Inoltre, le mansioni svolte a bordo da alcune figure professionali marittime, (pulizia e riassetto di cabine, bagni e cucine, lavanderia, etc.), rendono alcuni mestieri del mare poco appetibili per i nostri ragazzi che desiderano intraprendere le professioni marittime; da non dimenticare, poi, un sistema di collocamento della gente di mare particolarmente complesso e farraginoso che rende difficoltoso il naturale incontro fra domanda e offerta di lavoro.

Per finire, Dott. Luca Sisto, visto le molte tendenze del settore dei trasporti marittimi, può definirci cosa s’intende per gli Armatori e per la Flotta italiana il passaggio alla sostenibilità e all’ecocompatibilità?

Come già detto si tratta di una sfida importante che gli armatori stanno però già affrontando da tempo. È noto che il trasporto marittimo, in considerazione dei volumi di merci trasportati, risulta essere di gran lunga la modalità di trasporto più eco-compatibile. Il commercio globale via mare è aumentato dal 2008 al 2018 del 40% ma, grazie agli ingenti investimenti effettuati dagli armatori sulle tecnologie delle navi e sulle strategie di navigazione, nello stesso periodo, le emissioni di CO2 sono state ridotte del 10%. Non solo: con l’introduzione del Very Low Sulphur (0,5%) nel 2020, il trasporto marittimo ha ridotto le emissioni di ossidi di zolfo di 7 volte.

Ciò non di meno, lo shipping è un settore “hard to abate” e “capital intensive” per il quale sono stati individuati a livello internazionale obiettivi molto ambiziosi, in particolare con riferimento alle emissioni.

Nella sua strategia iniziale del 2018, l’IMO ha stabilito una riduzione delle emissioni annuali GHG di almeno la metà rispetto al loro livello del 2008 entro il 2050 e una riduzione dell’intensità di carbonio (CII) di almeno il 40% entro il 2030, per arrivare al 70% entro il 2050 sempre rispetto al livello del 2008.

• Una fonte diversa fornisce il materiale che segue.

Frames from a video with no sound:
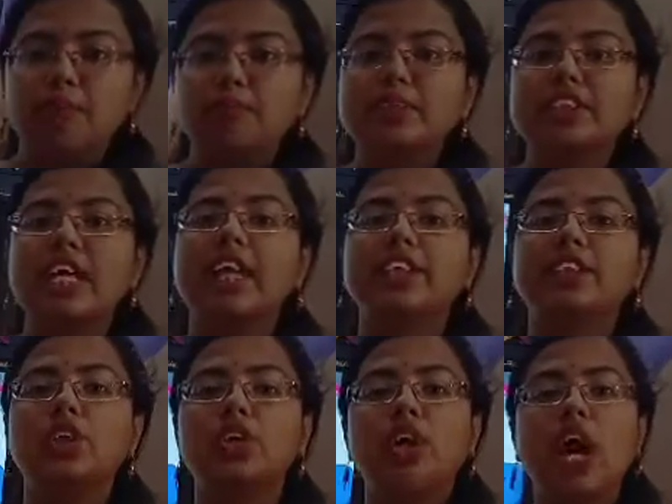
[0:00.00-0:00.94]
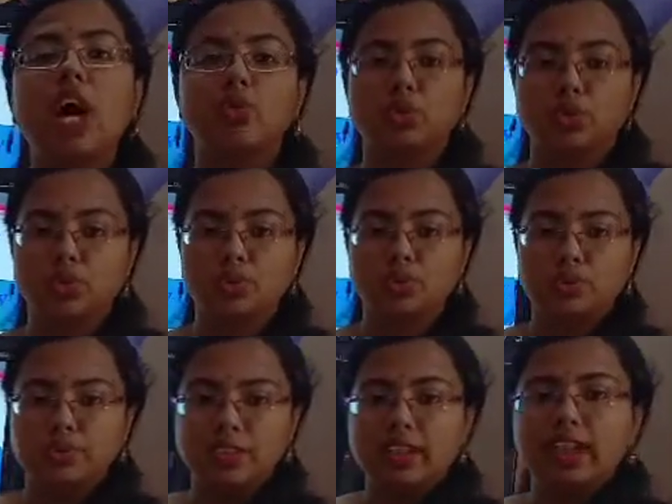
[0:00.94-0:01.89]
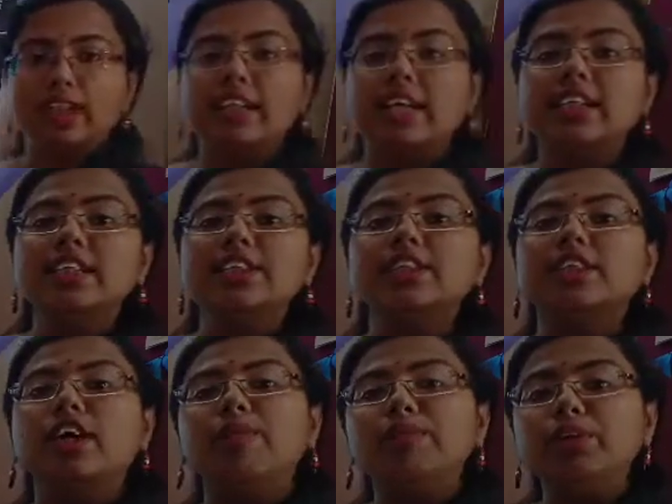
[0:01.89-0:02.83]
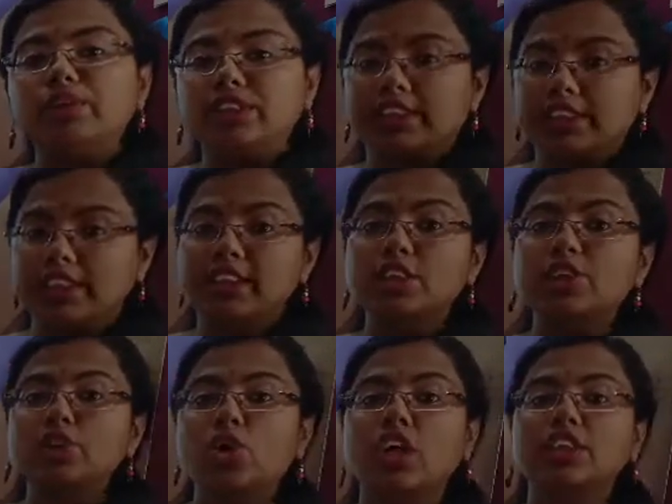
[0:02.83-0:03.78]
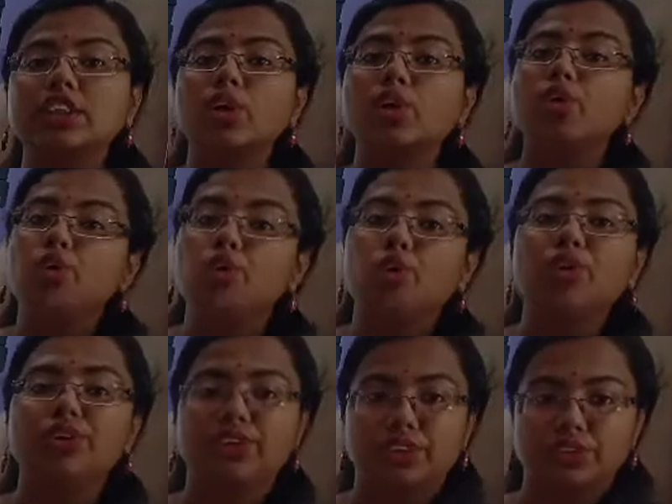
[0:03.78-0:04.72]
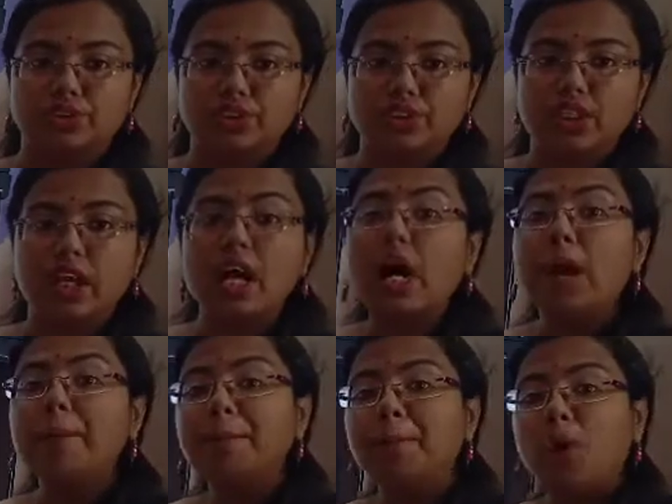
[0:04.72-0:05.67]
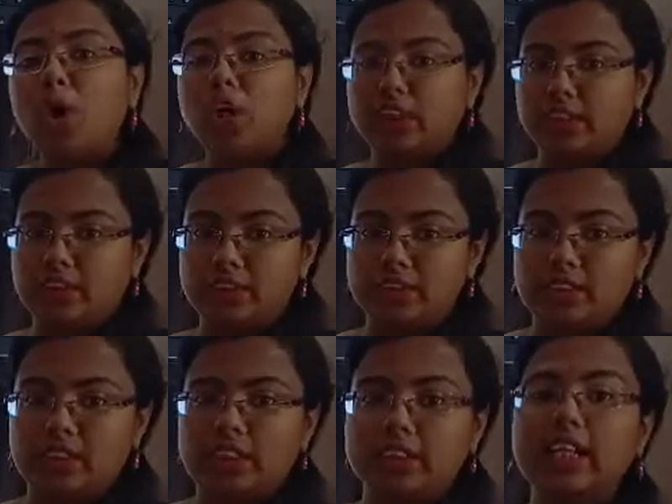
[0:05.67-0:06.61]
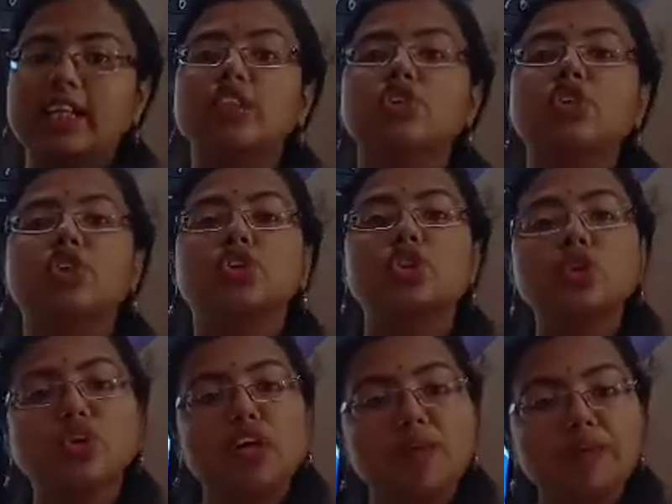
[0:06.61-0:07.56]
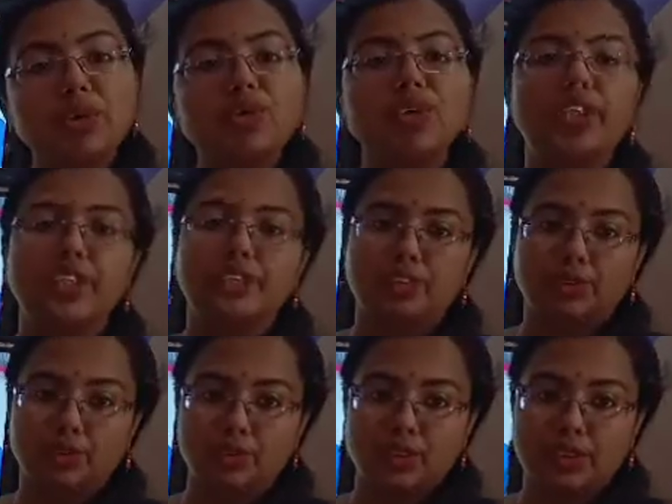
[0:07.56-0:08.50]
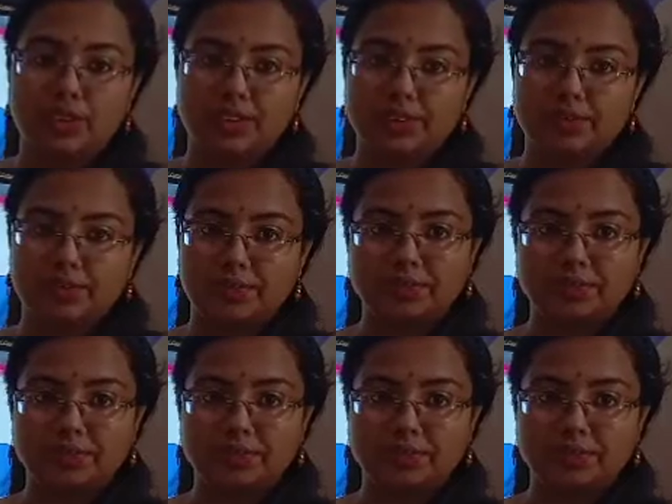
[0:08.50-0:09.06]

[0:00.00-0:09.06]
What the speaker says: beside your house, that is community. It is not your own resource. A pond, that is also community resources.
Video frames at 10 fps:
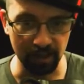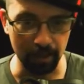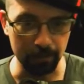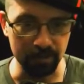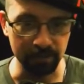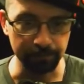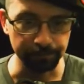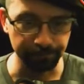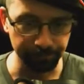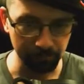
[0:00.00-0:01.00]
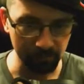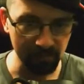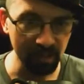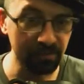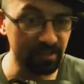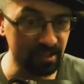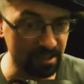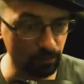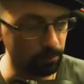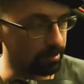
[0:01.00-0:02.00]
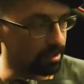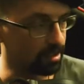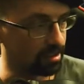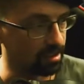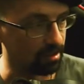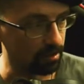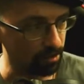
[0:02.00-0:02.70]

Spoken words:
option, this would be the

Inoltre, la Commissione UE ha previsto limiti ancor più stringenti con il pacchetto FIT FOR 55. In particolare, il progetto di inclusione del trasporto marittimo nel sistema ETS (Emission Trading System) rischia di affossare la competitività del settore.
Certamente vogliamo continuare in tal senso, ma dobbiamo essere tutti consapevoli che il raggiungimento degli obiettivi fissati non dipende solo dalla volontà degli armatori e che essi devono essere realisticamente accompagnati nel processo della transizione ecologica. Attualmente i combustibili a zero emissioni di carbonio non sono disponibili nelle quantità necessarie per giungere alla decarbonizzazione.

Le risorse finanziarie private, da sole, non sono sufficienti a sostenere, ricerca e innovazione per lo shipping. È necessario che l’Italia, come gli altri Paesi marittimi, sostenga le sue imprese in questo sforzo evitando di mettere a rischio la competitività della nostra industria nei mercati internazionali.

La redazione de IL NAUTILUS ringrazia il Dott. Luca Sisto, Direttore Generale di Confitarma, per questa ampia riflessione.